We welcome the chance to continue the dialogue with our colleagues in strategy. Although we think of ourselves primarily as organization theorists, we have at least passing familiarity with the field of strategic management and what it teaches. We share the concerns of Bansal and friends about the potentially malign effects of the way strategy has been taught for the past few decades. Business is by far the most popular college major in America, and if 400,000 students each year are heading off to corporate jobs believing that the whole point of business is to create shareholder value by whatever means necessary, that cannot be a good thing.
Our main argument in the counterpoint was that the “strategy paradigm” (think Five Forces plus Resource-Based View) incubated within American business schools at a time when shareholder primacy was coming to hold sway, and this fatally imprints the field. Strategy is all about finding sources of sustainable competitive advantage (which might include tactics the current FTC regards as “unfair methods of competition”), with success measured by creating shareholder value. To abandon this mandate would fundamentally change the field’s reason for being and the source of its appeal to those who love it. Strategic management is like the field of sports medicine – it aims to uncover and share the sources of superior performance, not to preach about winning good sportsmanship medals.
We further argued that (1) organization theory already does what Bansal et al sought for strategy; (2) fundamental change in a field may be impossible; (3) firms are largely evaporating due to technological changes that may make the field of strategy irrelevant; and (4) business scholars collectively need to adopt a goal of decarbonizing business.
Rather than re-litigating our case, we wanted to share three insights we gained from this dialogue.
Strategy contains multitudes
Discussion of the field of strategy imagines it as a singular entity, as if strategy scholars are engaged in a common enterprise. But we discovered in writing our piece just how diverse a field like strategic management can be. In particular, North America (particularly the USA) is an outlier.
When we submitted our initial draft, our editor (Christopher Wickert) found our portrayal of the strategy paradigm to be unrecognizable, and described how his teaching and his students were all fully engaged with concerns about sustainability. But he teaches in Europe, and we are in the US. We realized that what counts as “strategy,” and what gets taught in core courses, looks very different in the US and Europe (the places we know best). To exaggerate only slightly, the lobby of every European b-school is festooned with the bright colors and logos of the UN SDGs, and the featured speakers include executives boasting of their company’s progress toward achieving those goals.

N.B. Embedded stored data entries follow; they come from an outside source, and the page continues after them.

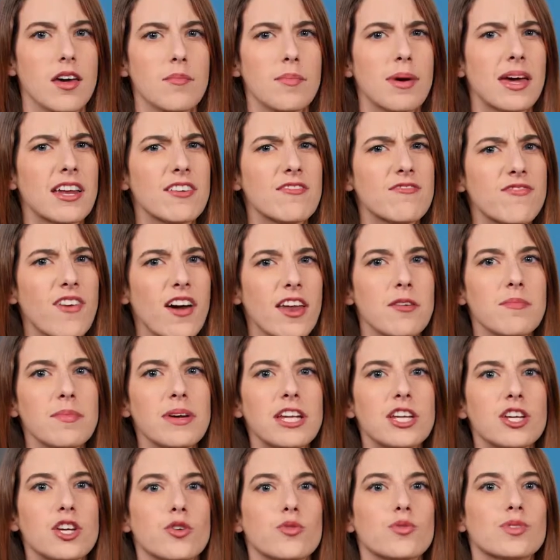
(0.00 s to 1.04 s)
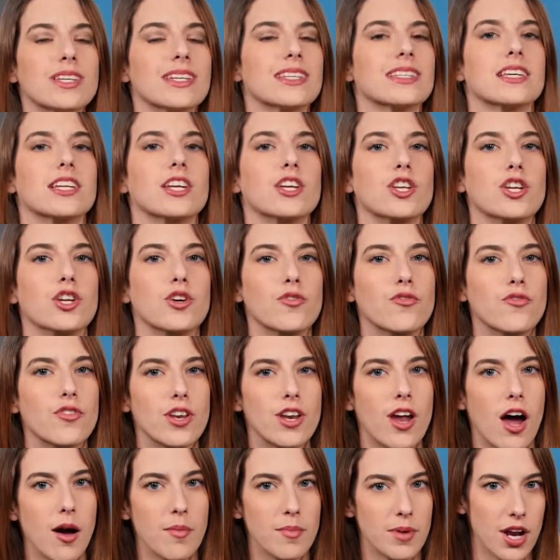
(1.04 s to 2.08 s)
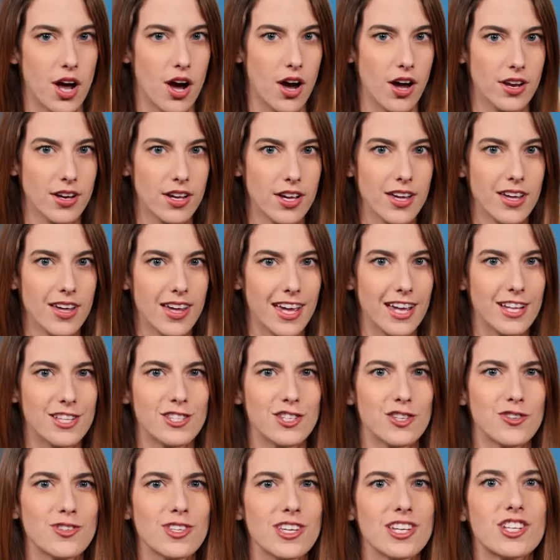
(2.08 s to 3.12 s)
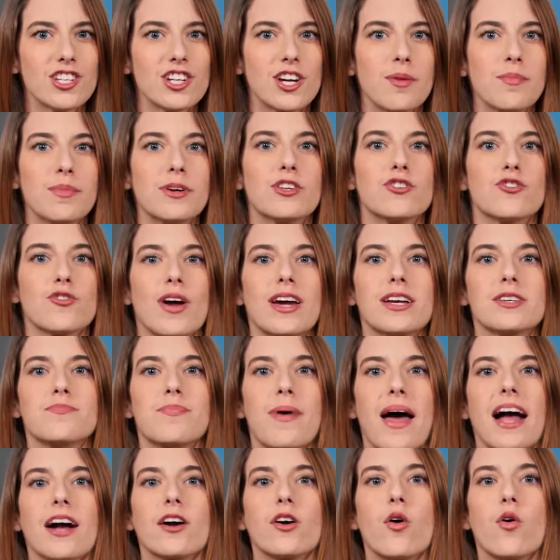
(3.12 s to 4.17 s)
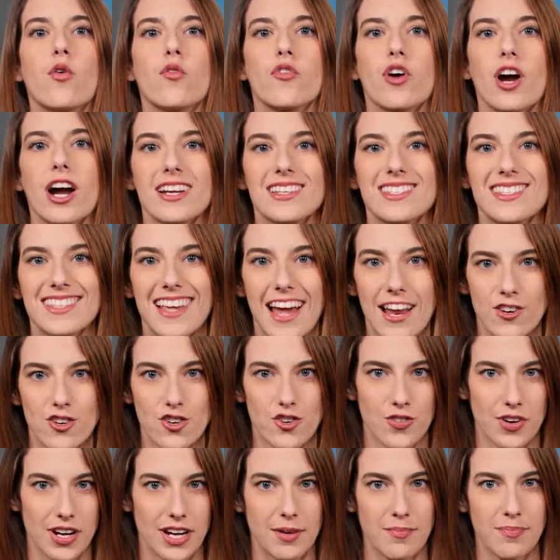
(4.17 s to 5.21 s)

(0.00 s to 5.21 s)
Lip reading: But amphetamine use isn't a new phenomenon. Its usage can be traced back over a century.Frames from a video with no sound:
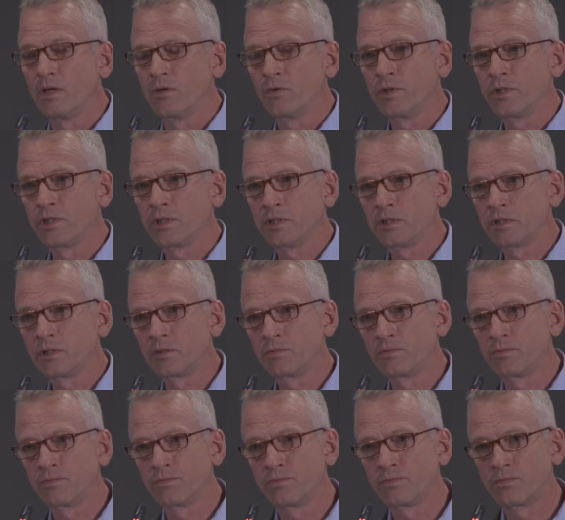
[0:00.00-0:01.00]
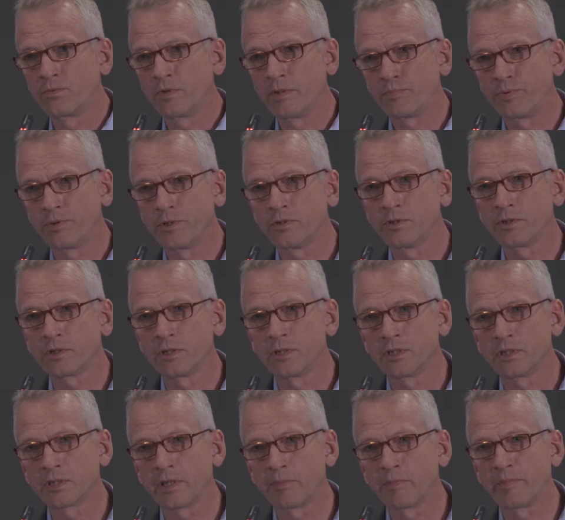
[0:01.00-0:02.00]
which is to reproduce
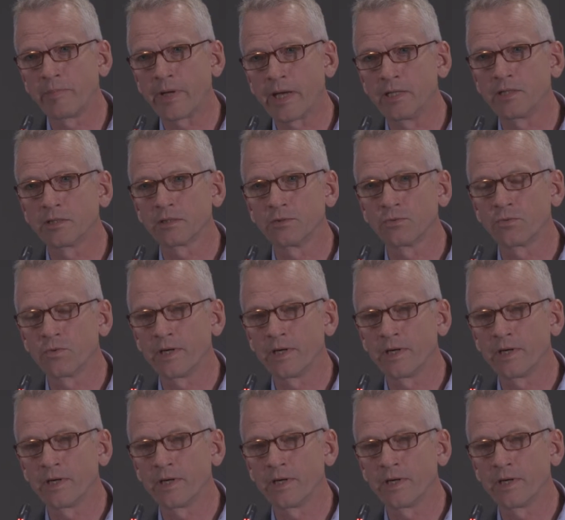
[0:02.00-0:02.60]
in some imagined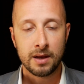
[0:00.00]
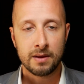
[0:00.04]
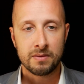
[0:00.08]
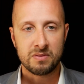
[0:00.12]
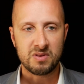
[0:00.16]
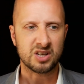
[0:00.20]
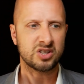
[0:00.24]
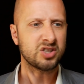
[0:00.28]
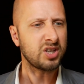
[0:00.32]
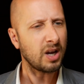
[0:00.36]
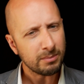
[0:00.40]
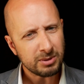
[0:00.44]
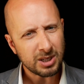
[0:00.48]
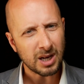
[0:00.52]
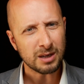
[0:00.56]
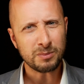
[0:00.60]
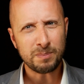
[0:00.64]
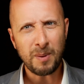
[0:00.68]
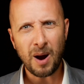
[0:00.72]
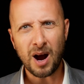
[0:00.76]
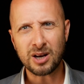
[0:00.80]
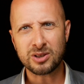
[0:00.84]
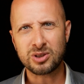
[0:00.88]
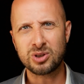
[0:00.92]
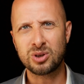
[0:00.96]
The sometimes
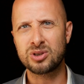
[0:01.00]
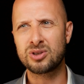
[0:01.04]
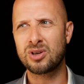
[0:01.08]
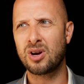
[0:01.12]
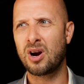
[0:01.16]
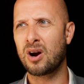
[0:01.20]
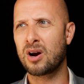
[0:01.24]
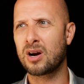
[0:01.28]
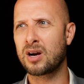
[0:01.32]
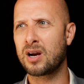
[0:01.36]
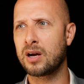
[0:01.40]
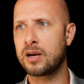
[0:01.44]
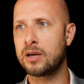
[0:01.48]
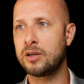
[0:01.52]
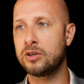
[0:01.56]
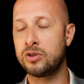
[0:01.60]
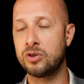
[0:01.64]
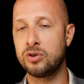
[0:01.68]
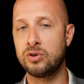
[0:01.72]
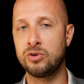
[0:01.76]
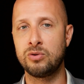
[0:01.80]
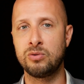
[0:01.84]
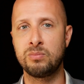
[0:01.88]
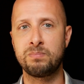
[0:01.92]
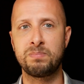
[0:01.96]
boxers are going to
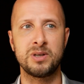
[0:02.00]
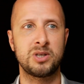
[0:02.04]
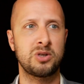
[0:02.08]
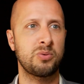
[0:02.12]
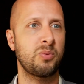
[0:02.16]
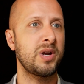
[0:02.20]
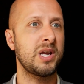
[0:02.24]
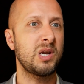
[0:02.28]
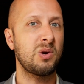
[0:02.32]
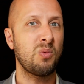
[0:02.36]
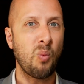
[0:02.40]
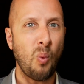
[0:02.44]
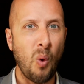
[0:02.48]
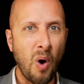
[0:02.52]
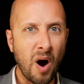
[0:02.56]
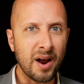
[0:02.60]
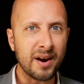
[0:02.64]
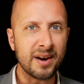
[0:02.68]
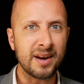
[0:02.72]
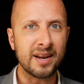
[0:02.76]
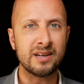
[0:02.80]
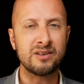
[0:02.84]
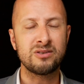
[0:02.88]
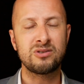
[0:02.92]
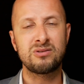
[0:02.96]
do between
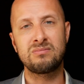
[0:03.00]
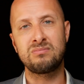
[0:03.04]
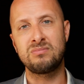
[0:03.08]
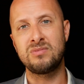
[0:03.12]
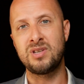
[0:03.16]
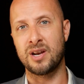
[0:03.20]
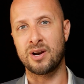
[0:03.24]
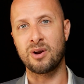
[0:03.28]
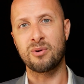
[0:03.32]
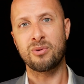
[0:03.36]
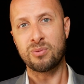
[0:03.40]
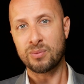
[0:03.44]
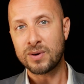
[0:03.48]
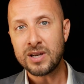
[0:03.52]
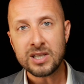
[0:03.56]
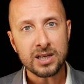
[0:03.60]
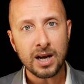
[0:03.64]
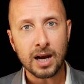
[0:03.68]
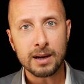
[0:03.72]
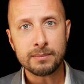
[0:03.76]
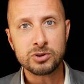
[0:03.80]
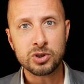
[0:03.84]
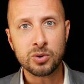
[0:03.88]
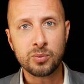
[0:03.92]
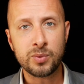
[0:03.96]
1 and 3
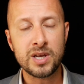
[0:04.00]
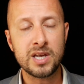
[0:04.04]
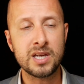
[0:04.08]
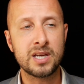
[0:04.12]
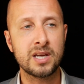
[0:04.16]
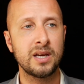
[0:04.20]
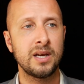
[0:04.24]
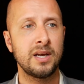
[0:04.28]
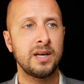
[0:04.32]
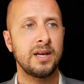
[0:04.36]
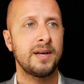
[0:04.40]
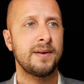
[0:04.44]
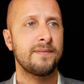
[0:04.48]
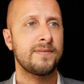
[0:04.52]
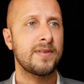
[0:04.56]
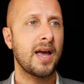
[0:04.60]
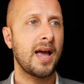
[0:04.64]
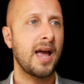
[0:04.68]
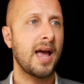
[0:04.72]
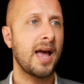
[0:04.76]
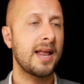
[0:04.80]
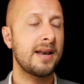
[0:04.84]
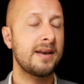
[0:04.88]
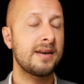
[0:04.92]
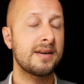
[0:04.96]
times a week.
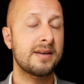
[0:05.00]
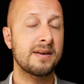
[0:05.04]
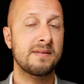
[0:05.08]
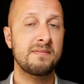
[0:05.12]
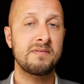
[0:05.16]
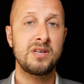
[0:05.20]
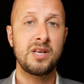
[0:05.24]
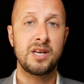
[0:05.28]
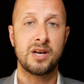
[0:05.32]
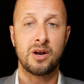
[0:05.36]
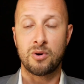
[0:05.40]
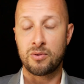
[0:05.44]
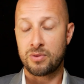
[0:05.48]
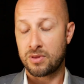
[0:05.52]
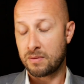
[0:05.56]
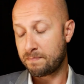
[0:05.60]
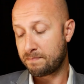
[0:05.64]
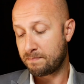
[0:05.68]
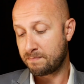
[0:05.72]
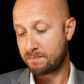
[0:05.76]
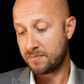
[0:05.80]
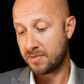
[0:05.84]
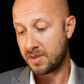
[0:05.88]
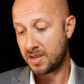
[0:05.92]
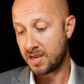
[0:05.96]
And,
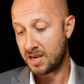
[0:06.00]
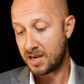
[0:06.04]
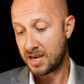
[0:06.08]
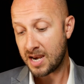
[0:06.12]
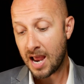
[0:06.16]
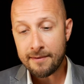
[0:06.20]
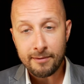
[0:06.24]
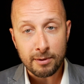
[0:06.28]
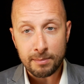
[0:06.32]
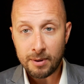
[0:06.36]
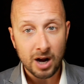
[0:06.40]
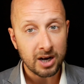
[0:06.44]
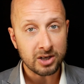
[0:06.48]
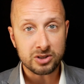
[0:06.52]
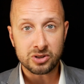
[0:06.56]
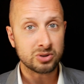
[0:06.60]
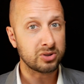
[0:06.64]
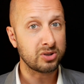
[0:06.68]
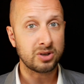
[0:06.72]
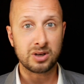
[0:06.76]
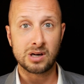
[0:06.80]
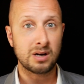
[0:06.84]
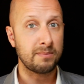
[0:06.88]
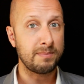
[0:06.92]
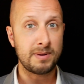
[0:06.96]
the never boxers
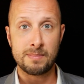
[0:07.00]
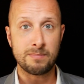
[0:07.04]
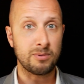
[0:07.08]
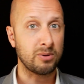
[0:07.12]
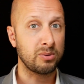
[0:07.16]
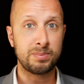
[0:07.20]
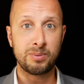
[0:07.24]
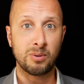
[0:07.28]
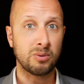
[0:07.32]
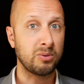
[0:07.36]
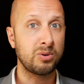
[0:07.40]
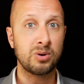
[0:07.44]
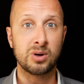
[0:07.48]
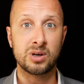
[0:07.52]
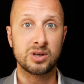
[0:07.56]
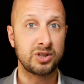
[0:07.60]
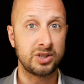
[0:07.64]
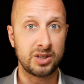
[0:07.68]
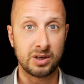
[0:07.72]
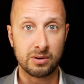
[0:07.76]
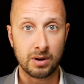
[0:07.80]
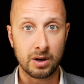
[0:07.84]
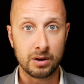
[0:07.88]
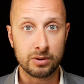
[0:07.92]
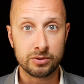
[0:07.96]
are going to be people who are
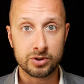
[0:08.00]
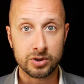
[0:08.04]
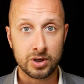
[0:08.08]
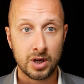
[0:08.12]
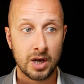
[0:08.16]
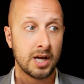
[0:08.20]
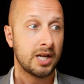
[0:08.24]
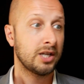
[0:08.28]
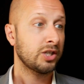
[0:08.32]
zeros.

A recent visit to EMLyon revealed that the school had hired a PhD climate scientist to develop its required curriculum to ensure that every student was well-versed in the science and policy around climate change. Students were learning the basic physics of climate, as well as being trained in the relevant regulatory frameworks and pathways to change. Meanwhile, in the US: crickets. Or, at least there WERE crickets until the professionals who care for the b-school’s lawn killed them off with toxic chemicals.
So: the field of strategy is highly varied, both in what it studies and what it teaches, and it seems the US is the oddball with its consensus around shareholder primacy and its willful ignorance of sustainability.
What we teach is more important than what we publish
As academics we imagine that the nights and weekends we spend agonizing over our research, finding just the right framing to appease Reviewer 2, are the most important thing we do. Our publications are our beautiful children, and in pain shall we bring forth these children.
But while Reviewer 2 might be intrigued by our identification strategy, no one in the real-world cares. Our real-world impact comes almost entirely from what we teach those 400,000 graduates heading off to apply what they learned in strategy and finance and marketing.
SMJ could turn into the Journal of Decarbonization, but until we change what we teach, it will have minimal impact. Put more optimistically: if we DO change what we teach to emphasize methods of decarbonization, we can have an almost immediate positive impact on the world.
We don’t have much time
Last, the clock is ticking. As the post by Bansal et al points out, we are halfway through the countdown to the SDG deadline of 2030, and we are not even close to achieving any of the 17 goals. Every month sees new records broken when it comes to climate, from CO2 parts per million in the atmosphere to ocean temperatures to days with triple-digit temperatures.
We should, for the future of humanity as well as for the continuing relevancy of business schools, transform what we teach as soon as possible. Our view is that items from the organizational theory toolkit should play a part of that much needed transformation. We recognize that the historic strength of business school curricula has been grounded in an interdisciplinary “a la carte” approach, drawing from the strongest parts of the scholarship of the various management disciplines. That said, our current predicament does not afford us the time to allow any of these disciplines to undergo foundational retrofitting to meet the current moment. Turning (American?) strategy into organizational theory was neither our goal, nor timewise would it be practical. Instead, we advocate that we focus on the areas of scholarship, such as Organization Theory, that have fewer base principles that potentially stand in opposition to climate aims.
Europe (where Organization Theory coincidentally has a foothold?) is far ahead and provides strong examples. If we want to avoid the worst paths forward, we need to equip the current generation of students with the knowledge and tools to decarbonize business when they leave our classrooms for the real world. If we embrace this mission with the discplinary tools we have in hand, and not the ones we wish existed, we have a chance.